▶ Your objective:
Extract the data exactly, missing nothing.

*** Supplied records ***

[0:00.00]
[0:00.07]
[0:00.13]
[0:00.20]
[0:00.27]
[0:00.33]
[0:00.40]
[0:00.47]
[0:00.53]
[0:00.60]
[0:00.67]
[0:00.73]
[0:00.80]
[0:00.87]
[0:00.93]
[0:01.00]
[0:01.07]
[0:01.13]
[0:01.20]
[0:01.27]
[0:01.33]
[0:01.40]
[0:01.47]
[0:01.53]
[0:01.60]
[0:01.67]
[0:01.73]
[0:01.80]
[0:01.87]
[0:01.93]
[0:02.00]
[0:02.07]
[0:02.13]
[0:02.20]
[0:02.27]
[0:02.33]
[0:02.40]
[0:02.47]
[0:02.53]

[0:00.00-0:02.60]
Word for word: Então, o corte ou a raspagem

*** End of Supplied records ***

▶ Exercise output:
[0:00.00]
[0:00.07]
[0:00.13]
[0:00.20]
[0:00.27]
[0:00.33]
[0:00.40]
[0:00.47]
[0:00.53]
[0:00.60]
[0:00.67]
[0:00.73]
[0:00.80]
[0:00.87]
[0:00.93]
[0:01.00]
[0:01.07]
[0:01.13]
[0:01.20]
[0:01.27]
[0:01.33]
[0:01.40]
[0:01.47]
[0:01.53]
[0:01.60]
[0:01.67]
[0:01.73]
[0:01.80]
[0:01.87]
[0:01.93]
[0:02.00]
[0:02.07]
[0:02.13]
[0:02.20]
[0:02.27]
[0:02.33]
[0:02.40]
[0:02.47]
[0:02.53]

[0:00.00-0:02.60]
Word for word: Então, o corte ou a raspagem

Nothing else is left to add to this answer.